ESTORSIONE - AGGRAVANTE METODO MAFIOSO - Cass. pen., sez. VI, sentenza 20 ottobre 2020, n. 28965

LA MASSIMA

“Non può ritenersi sufficiente ad integrare il delitto di estorsione l'autosuggestione delle presunte persone offese che, pur in assenza della benché minima induzione, si autodeterminano di propria iniziativa per il timore di ritorsioni, neppure paventate, ma solo immaginate nella loro mente”.


IL CASO

La Corte d’Appello ha confermato la sentenza di primo grado con la quale i ricorrenti sono stati condannati alla pena ritenuta di giustizia per il reato di concorso in estorsione aggravata anche dal metodo mafioso ex artt. 110, 81 cpv. e 629 c.p., in relazione all'art. 628 c.p., comma 3, n. 1 e 7 L. n. 203 del 1991. Nel caso di specie, gli imputati, nel breve lasso temporale di assunzione presso una società deputata alla raccolta e alla gestione dei rifiuti, si astenevano ripetutamente dallo svolgimento dell’attività lavorativa, senza essere neppure redarguiti dai relativi superiori che, al contrario, si rendevano disponibili nei loro confronti per trasportarli a bordo dell’auto di servizio al fine di soddisfare incombenze di natura privata, in ragione della loro notoria appartenenza a cosche mafiose locali.

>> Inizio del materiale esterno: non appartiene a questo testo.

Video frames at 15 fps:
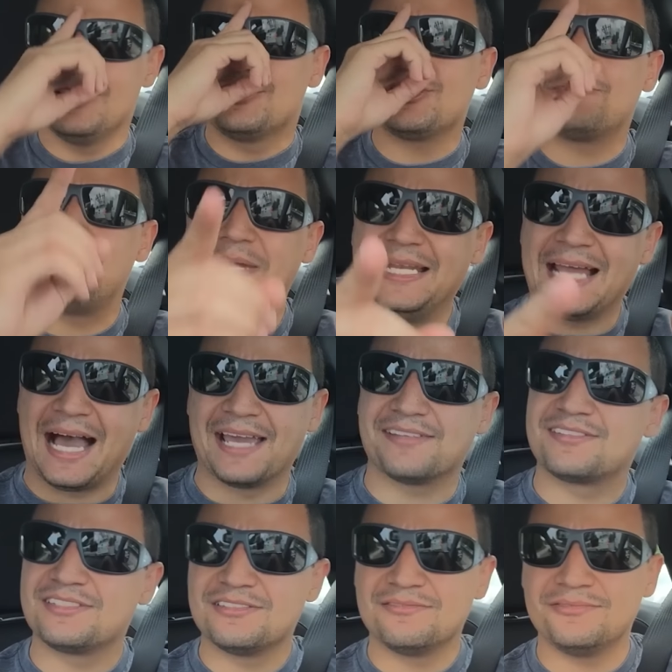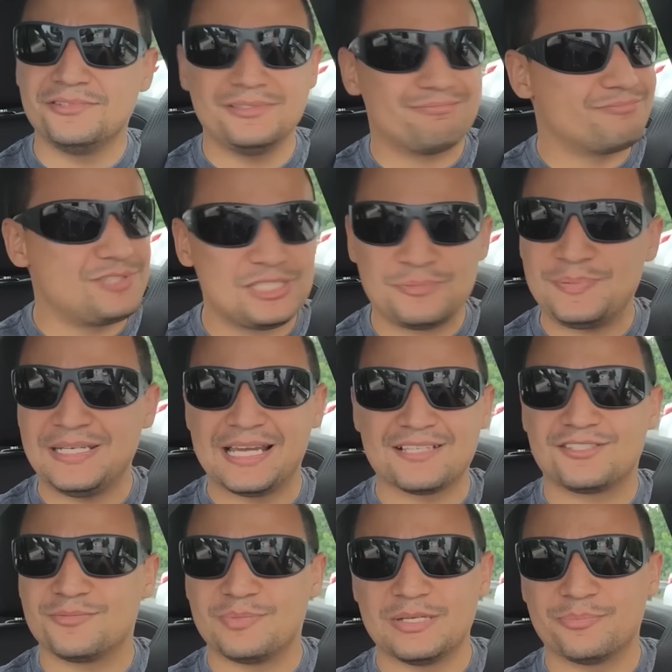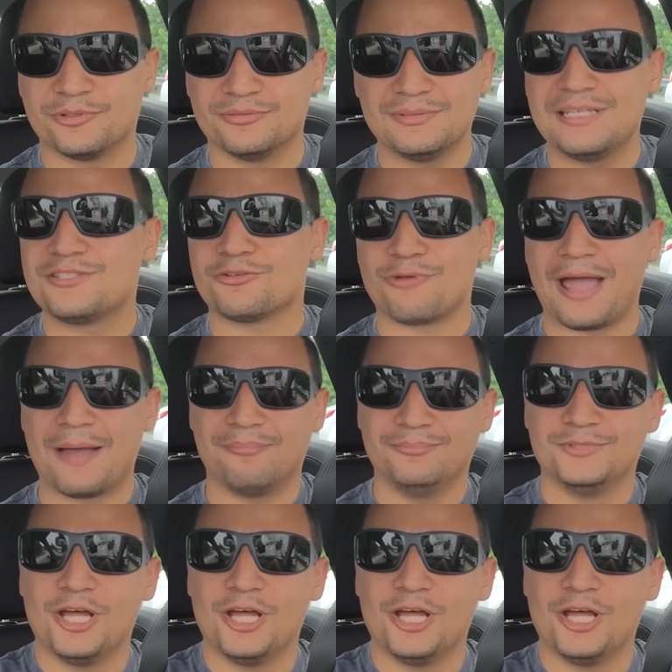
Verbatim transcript: Just be nice. Just be nice to people. It's a wrap.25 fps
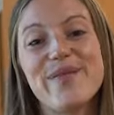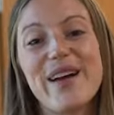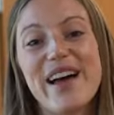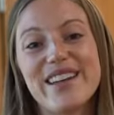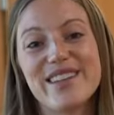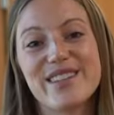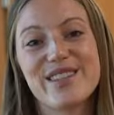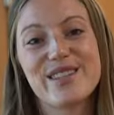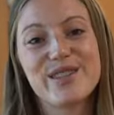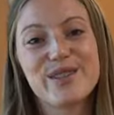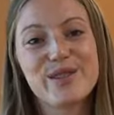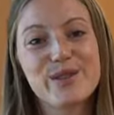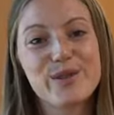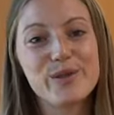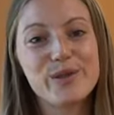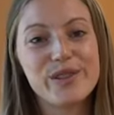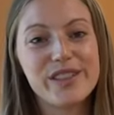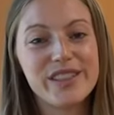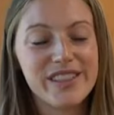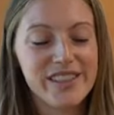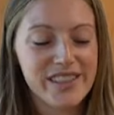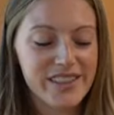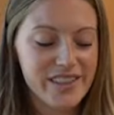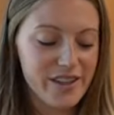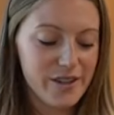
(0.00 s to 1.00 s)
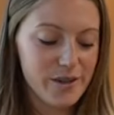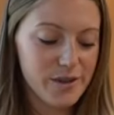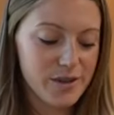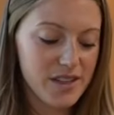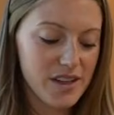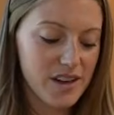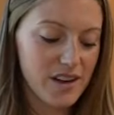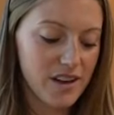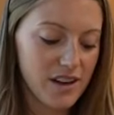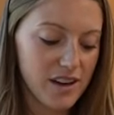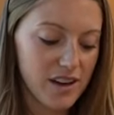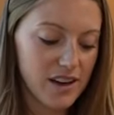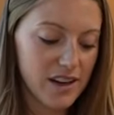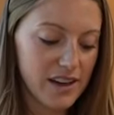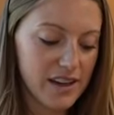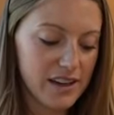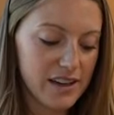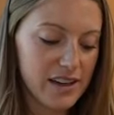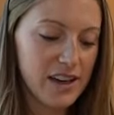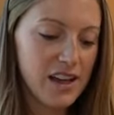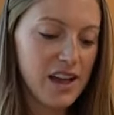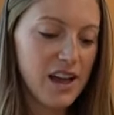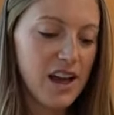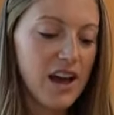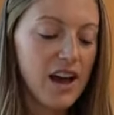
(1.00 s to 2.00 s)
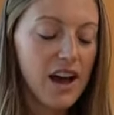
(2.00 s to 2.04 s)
as the school year goes on.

Avverso la decisione di secondo grado, gli imputati proponevano ricorso per Cassazione, deducendo cinque motivi di doglianza, tra i quali rileva in questa sede l’impossibilità di configurare il delitto di estorsione e l’esclusione dell’aggravante del metodo mafioso ex art. 7 L. 203 del 1991.


LA QUESTIONE

La Suprema Corte è chiamata a chiarire la configurabilità della fattispecie di estorsione, in particolare nella sua forma c.d. ambientale. Nello specifico, la Corte di legittimità, richiamando dei precedenti giurisprudenziali sul punto, ribadisce che in materia di estorsione ambientale rilevano le condotte di soggetti notoriamente inseriti in pericolosi gruppi criminali, percepibili dagli abitanti del luogo come espressione della forza intimidatrice dell’associazione di appartenenza, idonea ad incutere timore e a coartare la volontà delle vittime. Si ritiene, pertanto, che Corte di Appello non abbia motivato puntualmente in riferimento alle condotte degli imputati e al collegamento diretto con la loro fama criminale. Invero, difettano accertamenti approfonditi in ordine al ruolo eventualmente ricoperto da entrambi i ricorrenti nell’associazione mafiosa di riferimento, la loro contiguità con gli esponenti di vertice della medesima, la natura dei loro precedenti penali, posto che la sentenza di condanna poggia unicamente su un generico collegamento tra i ricorrenti e il gruppo criminale locale.


LA SOLUZIONE

Ai fini della configurabilità del delitto di estorsione ex art. 629 c.p. è sempre richiesto un nucleo minimo di condotta interpretabile come minaccia e obiettivamente riconoscibile come tale dai consociati. Nel caso specifico, la Suprema Corte rileva come le condotte poste in essere dagli imputati non siano riconducibili ai crismi della violenza e della minaccia, in quanto il comportamento degli ispettori non risulta viziato da forme di coartazione della volontà, essendosi questi ultimi adoperati di propria iniziativa per il timore di eventuali ritorsioni, in concreto mai paventate dai ricorrenti. In merito all’impiego del metodo mafioso, poi, la Suprema Corte evidenzia come il dato della notoria appartenenza dei ricorrenti ad una temuta cosca mafiosa locale, non sia sufficiente, di per sé, al riconoscimento dell’aggravante in parola, in mancanza di ulteriori precisazioni e riscontri tali da dimostrare in maniera persuasiva la sussistenza del vincolo di coartazione nei confronti delle persone offese. Sulla scorta di tali argomentazioni e considerazioni, la Sezione VI della Corte di Cassazione accoglie i ricorsi degli imputati ed annulla con rinvio ad altra sezione la sentenza impugnata.